◆ INSTRUCTIONS TO FOLLOW ◆
Every entry should come back exactly as written, minus the pictures.

◆ DATA TO EXAMINE ◆
● ● ● ● ●

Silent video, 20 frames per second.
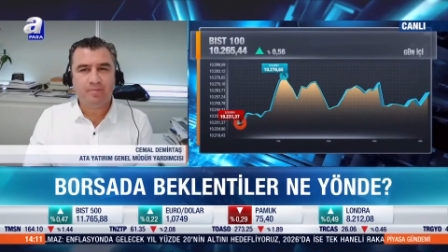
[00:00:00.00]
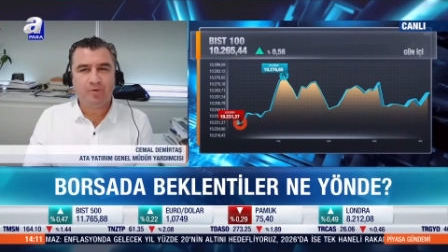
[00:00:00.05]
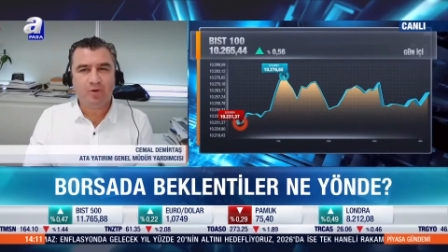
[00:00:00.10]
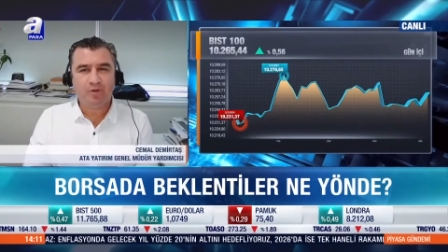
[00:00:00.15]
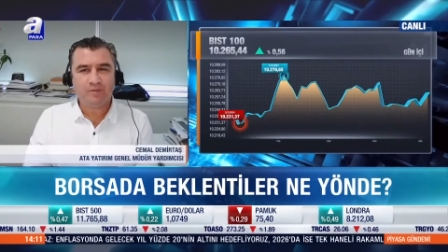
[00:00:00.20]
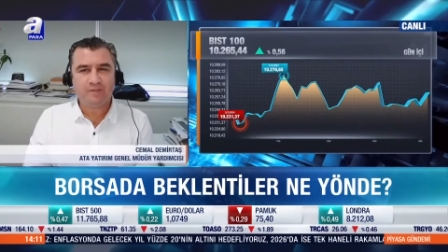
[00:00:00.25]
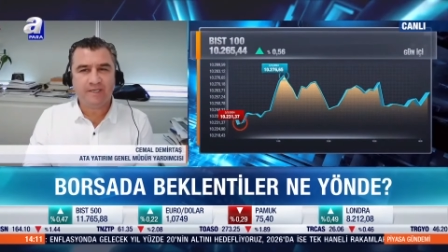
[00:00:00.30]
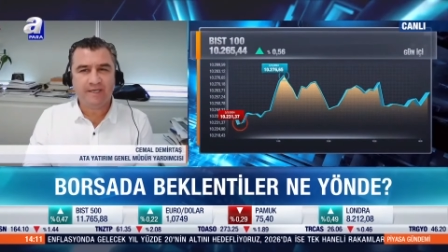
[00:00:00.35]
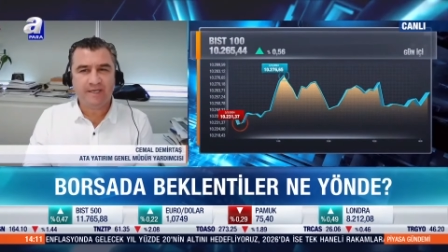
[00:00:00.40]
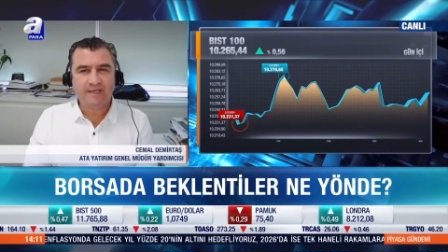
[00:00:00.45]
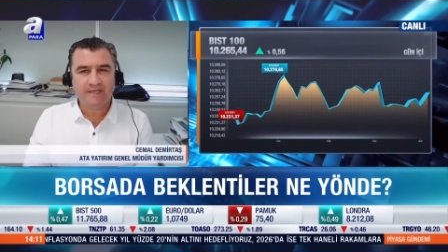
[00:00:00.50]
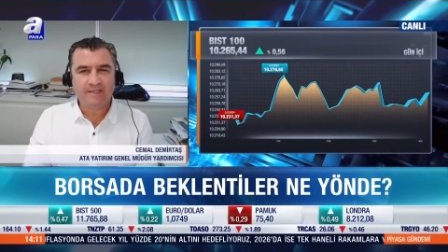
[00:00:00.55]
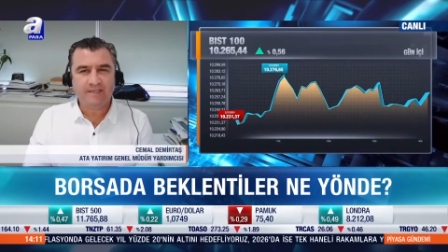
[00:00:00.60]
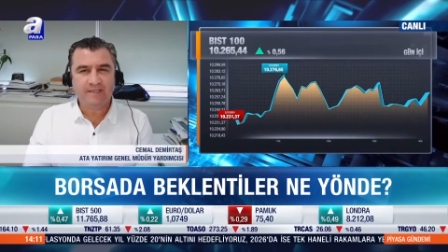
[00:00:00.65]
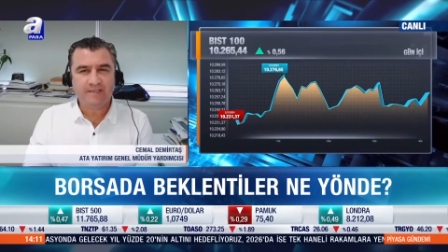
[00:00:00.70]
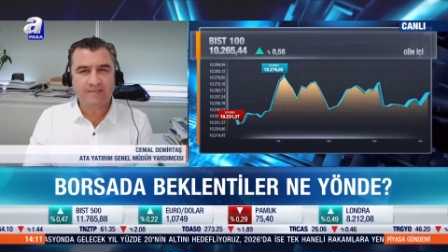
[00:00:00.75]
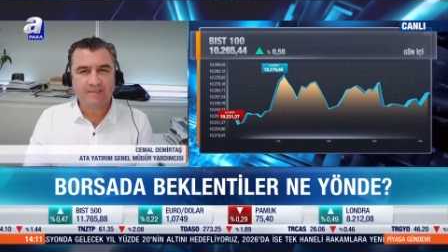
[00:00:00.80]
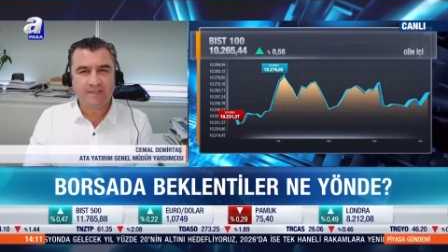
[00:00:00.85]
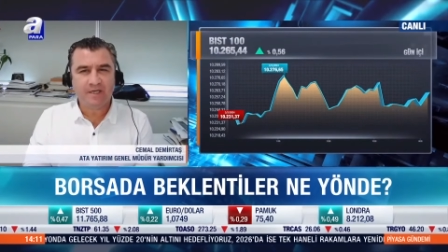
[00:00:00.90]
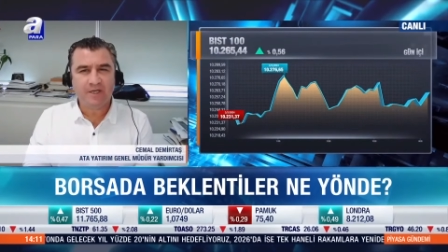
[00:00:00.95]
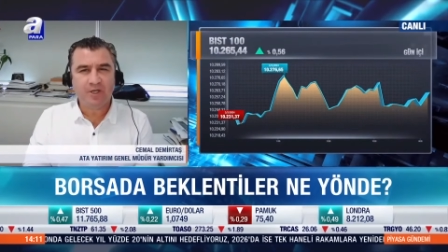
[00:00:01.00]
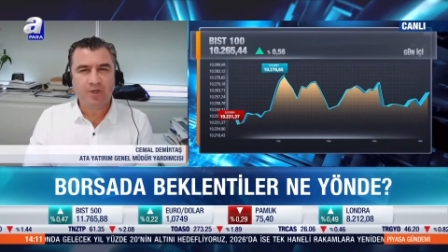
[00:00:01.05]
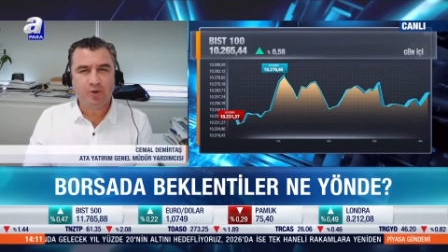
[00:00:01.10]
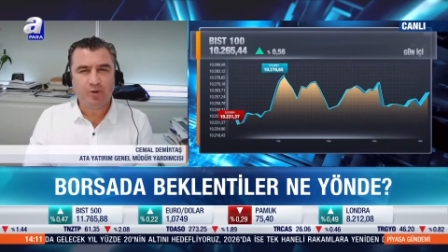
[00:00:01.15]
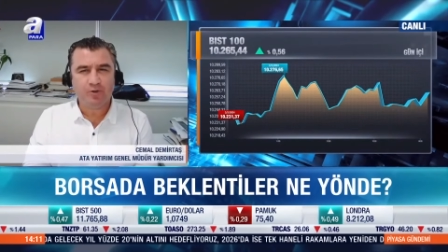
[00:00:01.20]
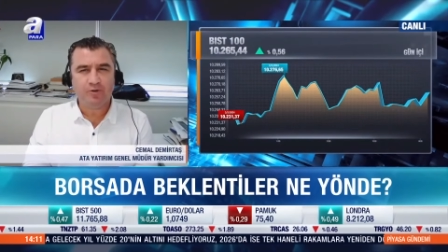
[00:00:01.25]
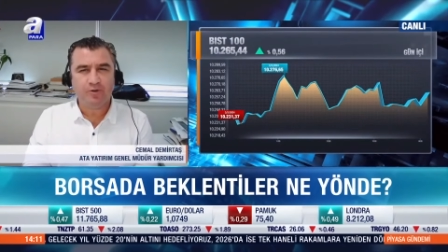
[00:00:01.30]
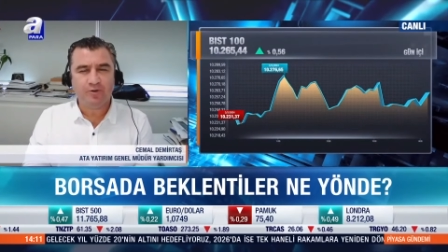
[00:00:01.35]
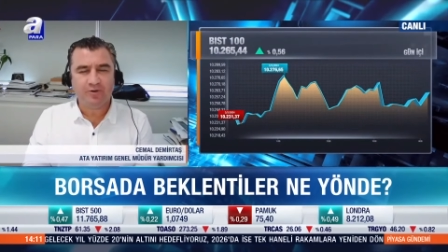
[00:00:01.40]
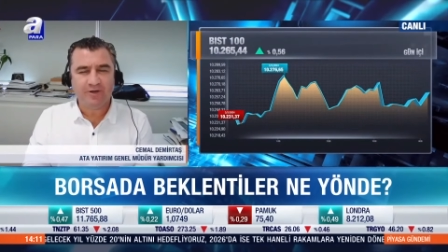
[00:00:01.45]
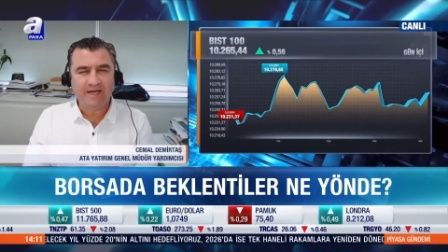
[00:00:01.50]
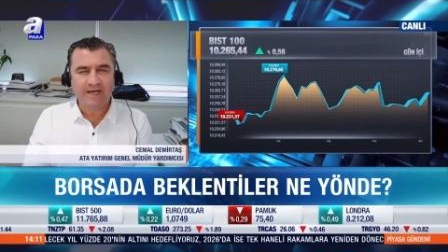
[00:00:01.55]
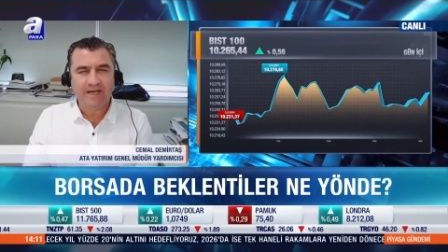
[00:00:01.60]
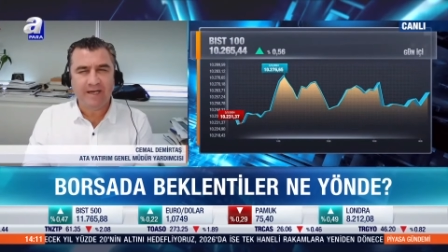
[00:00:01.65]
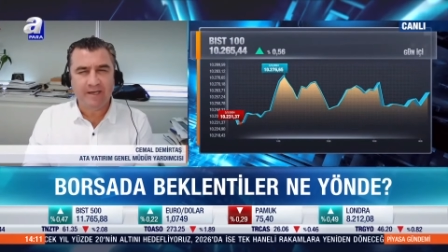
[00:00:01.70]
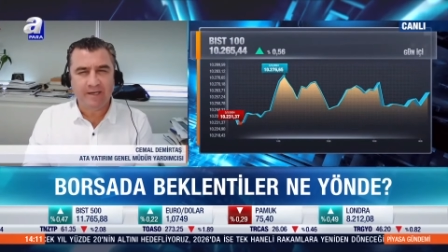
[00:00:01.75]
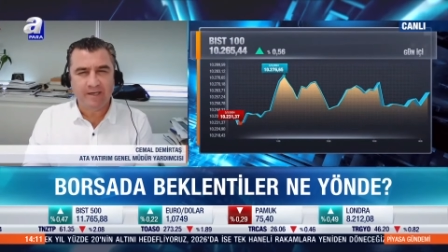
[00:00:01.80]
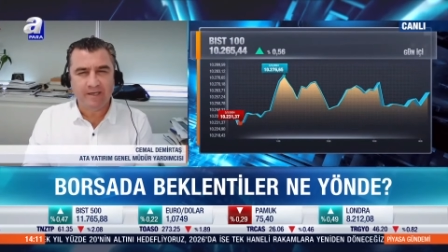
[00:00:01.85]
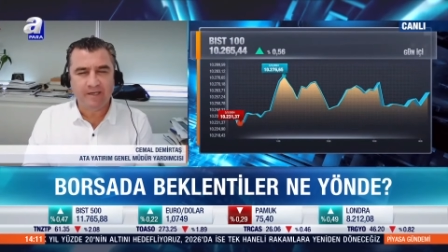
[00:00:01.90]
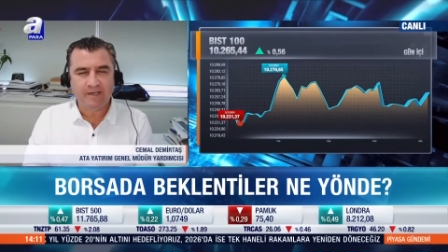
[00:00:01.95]
borsa yerinde sayıyordu
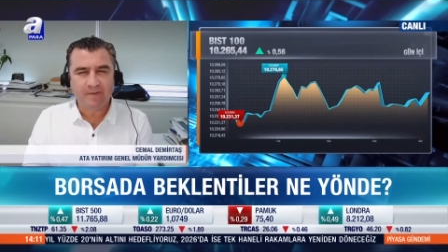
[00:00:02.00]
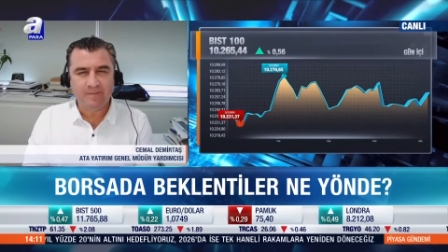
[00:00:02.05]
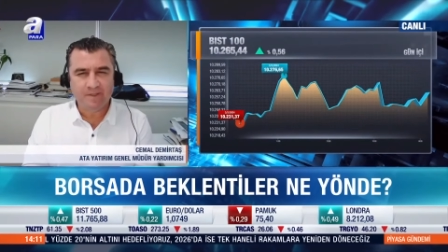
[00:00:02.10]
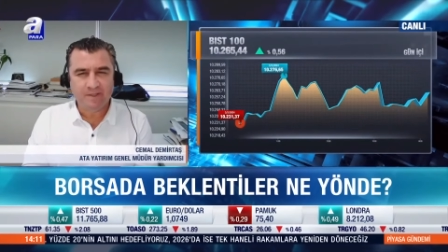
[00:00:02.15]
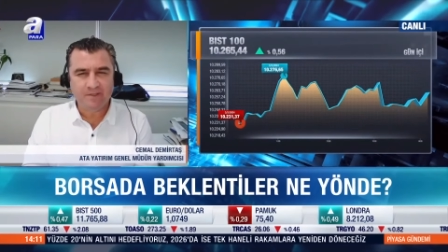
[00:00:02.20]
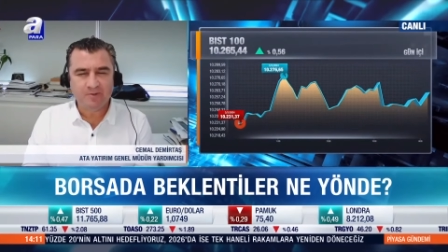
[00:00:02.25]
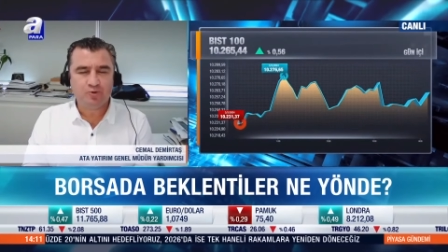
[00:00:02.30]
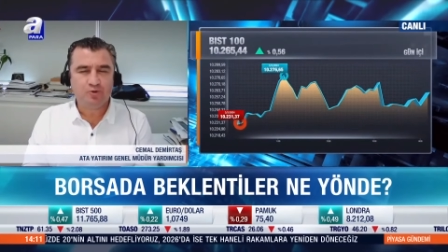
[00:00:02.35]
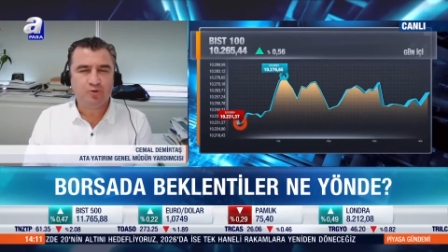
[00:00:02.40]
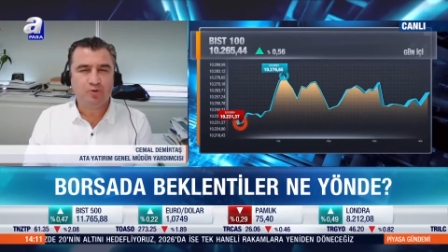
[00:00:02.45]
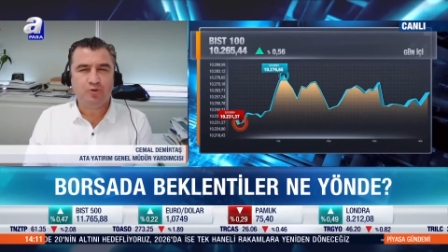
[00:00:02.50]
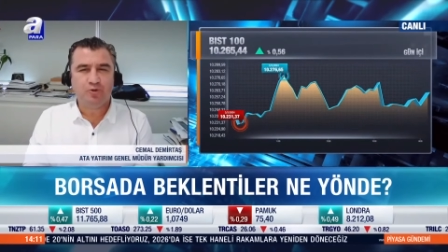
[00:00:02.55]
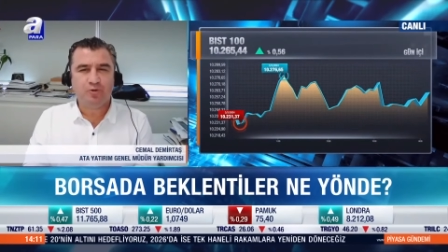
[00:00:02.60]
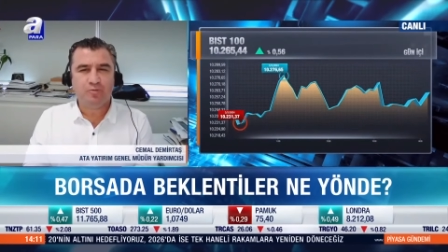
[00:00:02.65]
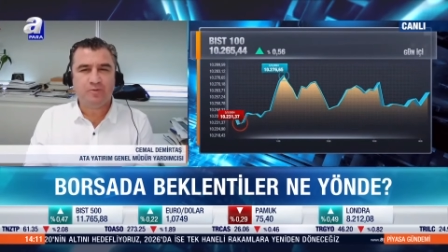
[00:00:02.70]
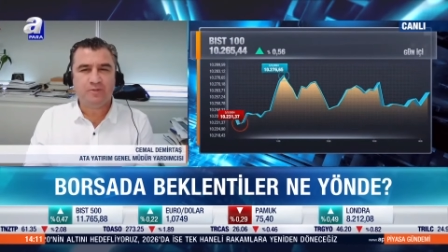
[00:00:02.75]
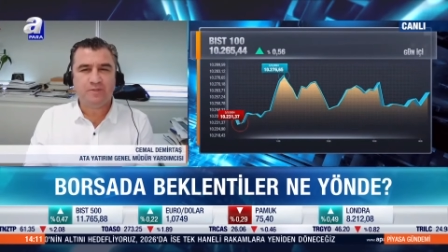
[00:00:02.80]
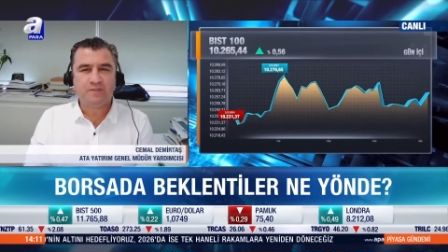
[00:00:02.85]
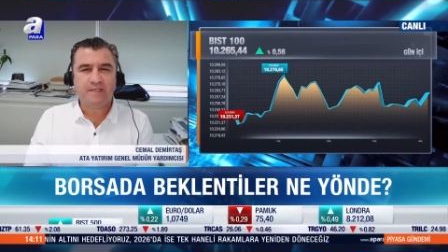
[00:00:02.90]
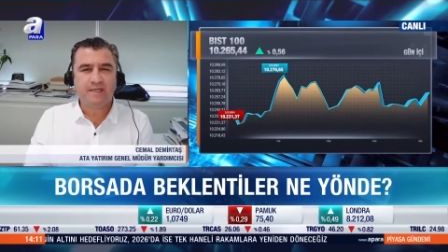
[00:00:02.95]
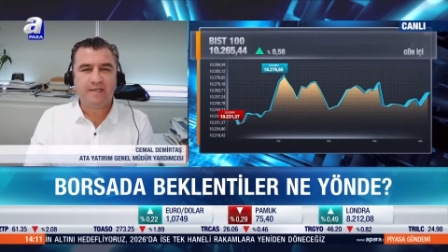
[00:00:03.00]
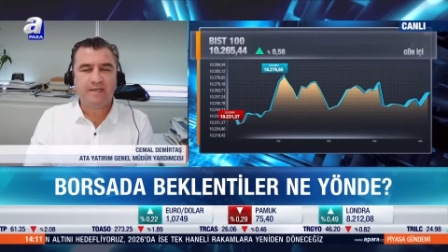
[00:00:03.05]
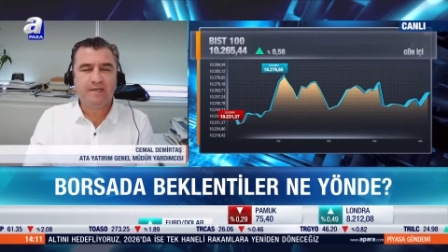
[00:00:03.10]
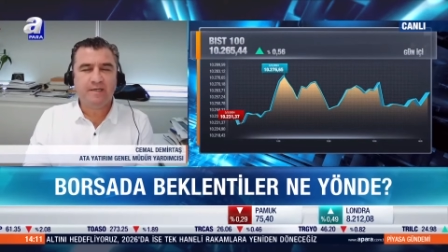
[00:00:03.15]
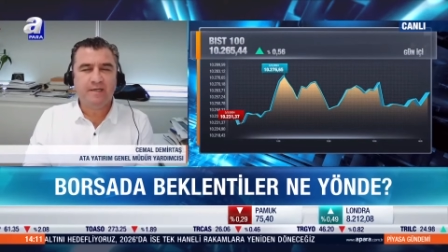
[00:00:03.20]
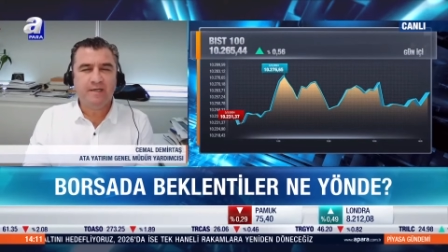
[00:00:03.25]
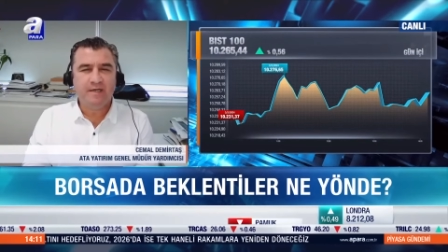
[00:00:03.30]
reel anlamda düşündüğümüzde.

● ● ● ● ●

◆ TASK ANSWER ◆
Silent video, 20 frames per second.
[00:00:00.00]
[00:00:00.05]
[00:00:00.10]
[00:00:00.15]
[00:00:00.20]
[00:00:00.25]
[00:00:00.30]
[00:00:00.35]
[00:00:00.40]
[00:00:00.45]
[00:00:00.50]
[00:00:00.55]
[00:00:00.60]
[00:00:00.65]
[00:00:00.70]
[00:00:00.75]
[00:00:00.80]
[00:00:00.85]
[00:00:00.90]
[00:00:00.95]
[00:00:01.00]
[00:00:01.05]
[00:00:01.10]
[00:00:01.15]
[00:00:01.20]
[00:00:01.25]
[00:00:01.30]
[00:00:01.35]
[00:00:01.40]
[00:00:01.45]
[00:00:01.50]
[00:00:01.55]
[00:00:01.60]
[00:00:01.65]
[00:00:01.70]
[00:00:01.75]
[00:00:01.80]
[00:00:01.85]
[00:00:01.90]
[00:00:01.95]
borsa yerinde sayıyordu
[00:00:02.00]
[00:00:02.05]
[00:00:02.10]
[00:00:02.15]
[00:00:02.20]
[00:00:02.25]
[00:00:02.30]
[00:00:02.35]
[00:00:02.40]
[00:00:02.45]
[00:00:02.50]
[00:00:02.55]
[00:00:02.60]
[00:00:02.65]
[00:00:02.70]
[00:00:02.75]
[00:00:02.80]
[00:00:02.85]
[00:00:02.90]
[00:00:02.95]
[00:00:03.00]
[00:00:03.05]
[00:00:03.10]
[00:00:03.15]
[00:00:03.20]
[00:00:03.25]
[00:00:03.30]
reel anlamda düşündüğümüzde.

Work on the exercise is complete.